Neural MT opened up machine translation to more languages and dramatically increased the quality of translations in languages like Japanese or Turkish, compared to the days of Statistical MT. On the other hand, SMT engines may still perform better under some circumstances, so it’s not black and white. “Still, it’s pretty clear to me that NMT will take over SMT in the long run”, Gábor argues.
Globalese and Saylon started their relationship in a conventional way, as an MT provider would with an LSP. Smartcat also played a major role, as it can be conveniently used for post-editing the MT output. But soon they decided to expand their cooperation.
“We were very happy to hear that Saylon achieved good results, since Turkish has always been among the more poorly-performing languages in the MT world”, he says. “We’re pleased to now have Saylon as our reselling partner in Turkey. The Saylon team aspired to get in touch with other LSPs who are working to add value for their customers instead of simply subcontracting work to freelancers, and we liked that idea a lot.”

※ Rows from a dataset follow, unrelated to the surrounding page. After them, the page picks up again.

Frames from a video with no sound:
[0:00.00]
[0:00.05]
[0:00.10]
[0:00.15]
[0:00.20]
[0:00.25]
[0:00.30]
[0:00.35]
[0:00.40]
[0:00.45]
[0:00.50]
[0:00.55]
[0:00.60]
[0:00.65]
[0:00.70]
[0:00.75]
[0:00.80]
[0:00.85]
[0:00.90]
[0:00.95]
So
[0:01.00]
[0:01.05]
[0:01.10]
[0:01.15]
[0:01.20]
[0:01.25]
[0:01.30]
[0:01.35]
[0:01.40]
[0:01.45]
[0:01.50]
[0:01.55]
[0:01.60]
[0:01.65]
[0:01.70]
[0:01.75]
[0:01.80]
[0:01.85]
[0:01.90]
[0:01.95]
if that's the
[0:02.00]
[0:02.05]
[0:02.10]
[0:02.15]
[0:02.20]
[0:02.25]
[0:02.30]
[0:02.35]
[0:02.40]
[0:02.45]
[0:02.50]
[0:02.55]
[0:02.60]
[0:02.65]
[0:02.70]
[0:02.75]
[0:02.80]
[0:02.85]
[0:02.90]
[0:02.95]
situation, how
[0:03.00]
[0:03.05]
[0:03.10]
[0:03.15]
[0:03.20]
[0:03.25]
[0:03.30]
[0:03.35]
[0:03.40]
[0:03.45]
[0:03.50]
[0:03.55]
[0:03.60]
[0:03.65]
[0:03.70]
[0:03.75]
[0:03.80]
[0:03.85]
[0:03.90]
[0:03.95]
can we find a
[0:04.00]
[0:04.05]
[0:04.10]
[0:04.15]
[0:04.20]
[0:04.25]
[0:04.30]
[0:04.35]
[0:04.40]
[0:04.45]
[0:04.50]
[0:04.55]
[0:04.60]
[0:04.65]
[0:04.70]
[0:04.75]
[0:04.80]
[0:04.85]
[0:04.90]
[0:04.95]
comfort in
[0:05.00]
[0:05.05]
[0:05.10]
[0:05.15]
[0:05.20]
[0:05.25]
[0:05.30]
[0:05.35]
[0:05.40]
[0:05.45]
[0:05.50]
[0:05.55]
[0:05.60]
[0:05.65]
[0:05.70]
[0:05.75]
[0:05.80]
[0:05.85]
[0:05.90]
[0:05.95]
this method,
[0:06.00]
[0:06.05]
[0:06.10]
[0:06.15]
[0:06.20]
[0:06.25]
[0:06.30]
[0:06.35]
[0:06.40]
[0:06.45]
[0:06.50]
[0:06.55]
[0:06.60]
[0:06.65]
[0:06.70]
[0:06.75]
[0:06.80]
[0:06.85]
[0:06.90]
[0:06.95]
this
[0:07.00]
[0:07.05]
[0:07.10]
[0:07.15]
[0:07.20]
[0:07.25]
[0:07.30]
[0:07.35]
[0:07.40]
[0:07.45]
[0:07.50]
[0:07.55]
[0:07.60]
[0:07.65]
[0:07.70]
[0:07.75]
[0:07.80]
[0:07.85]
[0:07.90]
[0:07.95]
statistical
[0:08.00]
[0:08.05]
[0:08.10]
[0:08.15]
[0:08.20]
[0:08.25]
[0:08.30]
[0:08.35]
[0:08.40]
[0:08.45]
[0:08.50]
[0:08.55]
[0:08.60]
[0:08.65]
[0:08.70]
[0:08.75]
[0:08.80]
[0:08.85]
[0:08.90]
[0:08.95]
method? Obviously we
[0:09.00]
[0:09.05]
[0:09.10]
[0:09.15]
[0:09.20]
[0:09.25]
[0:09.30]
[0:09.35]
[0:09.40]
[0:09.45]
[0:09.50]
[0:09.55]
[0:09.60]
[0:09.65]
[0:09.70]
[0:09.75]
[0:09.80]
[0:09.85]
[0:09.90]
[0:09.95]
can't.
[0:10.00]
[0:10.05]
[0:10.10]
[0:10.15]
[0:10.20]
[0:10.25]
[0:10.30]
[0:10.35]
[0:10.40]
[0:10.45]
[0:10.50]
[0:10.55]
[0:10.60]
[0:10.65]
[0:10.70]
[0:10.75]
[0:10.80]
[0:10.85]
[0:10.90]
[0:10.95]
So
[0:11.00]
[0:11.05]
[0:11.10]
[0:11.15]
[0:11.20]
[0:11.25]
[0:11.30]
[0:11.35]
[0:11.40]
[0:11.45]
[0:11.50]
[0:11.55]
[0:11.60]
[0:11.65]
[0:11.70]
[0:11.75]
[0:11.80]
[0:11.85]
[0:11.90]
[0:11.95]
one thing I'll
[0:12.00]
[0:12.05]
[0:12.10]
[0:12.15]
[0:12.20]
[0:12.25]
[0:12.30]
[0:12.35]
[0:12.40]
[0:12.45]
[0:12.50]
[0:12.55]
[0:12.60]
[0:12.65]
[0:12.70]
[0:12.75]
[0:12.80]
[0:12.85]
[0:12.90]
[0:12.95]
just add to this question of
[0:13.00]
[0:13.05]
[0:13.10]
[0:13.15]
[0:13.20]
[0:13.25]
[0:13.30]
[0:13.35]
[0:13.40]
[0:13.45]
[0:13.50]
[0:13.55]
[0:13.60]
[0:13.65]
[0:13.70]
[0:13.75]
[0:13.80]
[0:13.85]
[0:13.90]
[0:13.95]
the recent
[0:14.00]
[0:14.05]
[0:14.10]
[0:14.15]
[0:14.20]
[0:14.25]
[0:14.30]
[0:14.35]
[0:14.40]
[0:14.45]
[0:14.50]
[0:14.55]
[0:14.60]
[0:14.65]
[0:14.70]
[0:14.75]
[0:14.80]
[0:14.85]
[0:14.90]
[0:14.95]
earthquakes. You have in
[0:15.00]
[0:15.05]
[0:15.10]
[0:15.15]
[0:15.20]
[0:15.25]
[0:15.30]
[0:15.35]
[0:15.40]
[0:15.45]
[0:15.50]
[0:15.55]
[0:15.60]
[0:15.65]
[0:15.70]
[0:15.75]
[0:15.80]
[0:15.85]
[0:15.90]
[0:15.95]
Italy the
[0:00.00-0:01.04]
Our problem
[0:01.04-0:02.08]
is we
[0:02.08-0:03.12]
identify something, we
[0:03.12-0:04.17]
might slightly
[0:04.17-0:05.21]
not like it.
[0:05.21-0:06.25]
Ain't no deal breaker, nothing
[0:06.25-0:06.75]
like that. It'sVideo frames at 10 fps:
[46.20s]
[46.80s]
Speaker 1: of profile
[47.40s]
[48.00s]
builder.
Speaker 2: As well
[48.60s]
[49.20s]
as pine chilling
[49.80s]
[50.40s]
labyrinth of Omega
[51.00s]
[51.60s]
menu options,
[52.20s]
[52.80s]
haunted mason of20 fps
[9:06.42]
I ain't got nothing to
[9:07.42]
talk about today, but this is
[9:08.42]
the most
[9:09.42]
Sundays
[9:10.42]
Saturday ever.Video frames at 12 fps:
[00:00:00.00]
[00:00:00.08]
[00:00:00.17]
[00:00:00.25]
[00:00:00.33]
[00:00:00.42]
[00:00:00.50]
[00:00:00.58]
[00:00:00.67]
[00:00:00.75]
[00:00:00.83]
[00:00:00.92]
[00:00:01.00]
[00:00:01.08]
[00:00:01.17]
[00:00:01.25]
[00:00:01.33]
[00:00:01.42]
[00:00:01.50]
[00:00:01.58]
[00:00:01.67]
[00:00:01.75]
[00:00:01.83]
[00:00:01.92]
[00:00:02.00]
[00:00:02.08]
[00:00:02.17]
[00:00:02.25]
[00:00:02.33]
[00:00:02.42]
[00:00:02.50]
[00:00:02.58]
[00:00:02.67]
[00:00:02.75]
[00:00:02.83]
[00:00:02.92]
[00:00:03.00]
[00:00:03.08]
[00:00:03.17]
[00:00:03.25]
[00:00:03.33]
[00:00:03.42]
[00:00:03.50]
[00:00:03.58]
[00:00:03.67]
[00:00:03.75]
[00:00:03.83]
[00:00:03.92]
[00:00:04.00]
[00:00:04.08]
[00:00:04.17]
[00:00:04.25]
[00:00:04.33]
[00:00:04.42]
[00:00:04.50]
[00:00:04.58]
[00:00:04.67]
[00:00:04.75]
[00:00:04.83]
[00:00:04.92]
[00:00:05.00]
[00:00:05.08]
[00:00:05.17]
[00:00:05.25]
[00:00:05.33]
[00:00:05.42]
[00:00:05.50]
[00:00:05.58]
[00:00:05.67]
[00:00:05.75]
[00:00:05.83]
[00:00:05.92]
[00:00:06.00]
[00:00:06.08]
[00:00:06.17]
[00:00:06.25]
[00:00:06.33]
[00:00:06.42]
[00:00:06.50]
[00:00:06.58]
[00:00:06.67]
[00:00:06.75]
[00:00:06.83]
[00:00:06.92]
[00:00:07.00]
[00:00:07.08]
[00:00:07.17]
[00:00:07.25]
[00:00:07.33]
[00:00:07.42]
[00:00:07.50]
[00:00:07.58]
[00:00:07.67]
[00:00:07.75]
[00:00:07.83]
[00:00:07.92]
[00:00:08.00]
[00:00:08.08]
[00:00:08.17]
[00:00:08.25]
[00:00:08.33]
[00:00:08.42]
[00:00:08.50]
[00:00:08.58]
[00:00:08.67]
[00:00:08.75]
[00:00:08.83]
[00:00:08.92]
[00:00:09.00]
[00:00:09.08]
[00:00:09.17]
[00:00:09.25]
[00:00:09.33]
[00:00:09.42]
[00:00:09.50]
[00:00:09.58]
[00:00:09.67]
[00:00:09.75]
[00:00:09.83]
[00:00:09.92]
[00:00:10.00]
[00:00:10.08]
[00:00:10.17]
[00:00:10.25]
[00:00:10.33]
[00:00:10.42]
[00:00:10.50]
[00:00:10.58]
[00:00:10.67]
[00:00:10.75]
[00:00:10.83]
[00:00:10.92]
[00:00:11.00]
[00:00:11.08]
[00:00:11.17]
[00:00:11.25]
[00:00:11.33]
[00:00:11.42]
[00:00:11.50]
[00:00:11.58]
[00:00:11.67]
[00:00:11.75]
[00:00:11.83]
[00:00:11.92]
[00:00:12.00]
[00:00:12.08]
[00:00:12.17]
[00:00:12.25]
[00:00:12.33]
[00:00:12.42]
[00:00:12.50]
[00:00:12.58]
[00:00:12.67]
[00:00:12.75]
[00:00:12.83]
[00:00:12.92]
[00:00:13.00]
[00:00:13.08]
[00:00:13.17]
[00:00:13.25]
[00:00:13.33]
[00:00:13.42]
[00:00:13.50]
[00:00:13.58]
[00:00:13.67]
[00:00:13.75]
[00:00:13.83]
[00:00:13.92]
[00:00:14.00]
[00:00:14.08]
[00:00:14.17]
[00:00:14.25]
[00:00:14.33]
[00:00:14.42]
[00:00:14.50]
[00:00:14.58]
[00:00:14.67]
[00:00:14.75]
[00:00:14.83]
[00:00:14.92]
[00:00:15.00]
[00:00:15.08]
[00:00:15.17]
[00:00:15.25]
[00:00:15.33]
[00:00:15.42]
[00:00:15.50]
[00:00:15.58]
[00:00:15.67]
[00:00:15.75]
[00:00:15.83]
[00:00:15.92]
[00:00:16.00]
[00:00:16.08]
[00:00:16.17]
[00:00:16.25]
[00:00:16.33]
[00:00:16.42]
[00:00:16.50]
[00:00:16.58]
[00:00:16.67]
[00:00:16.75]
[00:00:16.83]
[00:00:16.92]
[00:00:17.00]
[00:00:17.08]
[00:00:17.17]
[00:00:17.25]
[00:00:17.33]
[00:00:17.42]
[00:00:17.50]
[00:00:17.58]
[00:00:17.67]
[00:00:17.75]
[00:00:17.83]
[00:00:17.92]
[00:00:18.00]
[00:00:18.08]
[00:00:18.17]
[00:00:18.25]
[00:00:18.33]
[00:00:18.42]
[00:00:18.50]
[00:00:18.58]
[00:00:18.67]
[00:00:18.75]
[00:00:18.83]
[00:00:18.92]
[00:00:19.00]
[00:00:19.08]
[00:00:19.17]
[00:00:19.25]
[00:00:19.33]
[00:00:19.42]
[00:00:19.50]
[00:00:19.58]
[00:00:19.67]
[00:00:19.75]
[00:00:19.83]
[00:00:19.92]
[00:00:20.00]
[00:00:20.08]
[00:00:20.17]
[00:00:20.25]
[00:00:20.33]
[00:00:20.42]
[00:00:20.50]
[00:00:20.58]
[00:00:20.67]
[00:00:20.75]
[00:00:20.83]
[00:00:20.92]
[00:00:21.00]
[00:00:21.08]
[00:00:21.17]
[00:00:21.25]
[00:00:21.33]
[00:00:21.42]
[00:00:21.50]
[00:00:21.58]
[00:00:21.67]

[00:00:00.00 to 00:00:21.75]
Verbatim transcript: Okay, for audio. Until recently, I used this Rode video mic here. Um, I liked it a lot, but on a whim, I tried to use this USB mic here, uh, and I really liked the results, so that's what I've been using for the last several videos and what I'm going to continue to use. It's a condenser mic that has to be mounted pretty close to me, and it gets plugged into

A disruptive technology for an increasingly global world
Regarding the future of translation in the light of the recent MT advancements, Gábor suggests that the way translators are working will soon change. “Much like in the aviation world, where pilots do not fly planes manually anymore, translators will type less and manage data more, ensuring quality of MT output”, he elaborates.
Terminology work, language data cleanup, post-editing and providing qualified linguistic feedback on the MT output; all of these tasks will eventually transform the translation activities as we know them today. However, these looming changes do not pose a threat to the translating profession.
Instead, automation technologies, such as those available in Smartcat, and the next-level machine translation engines, such as Globalese, will take up routine, repetitive work making the creative part of translating more fun and less stressful.
This means that the translator will still be there, although their job will be more about watching the magic happen, while being ready to steer it in the right direction.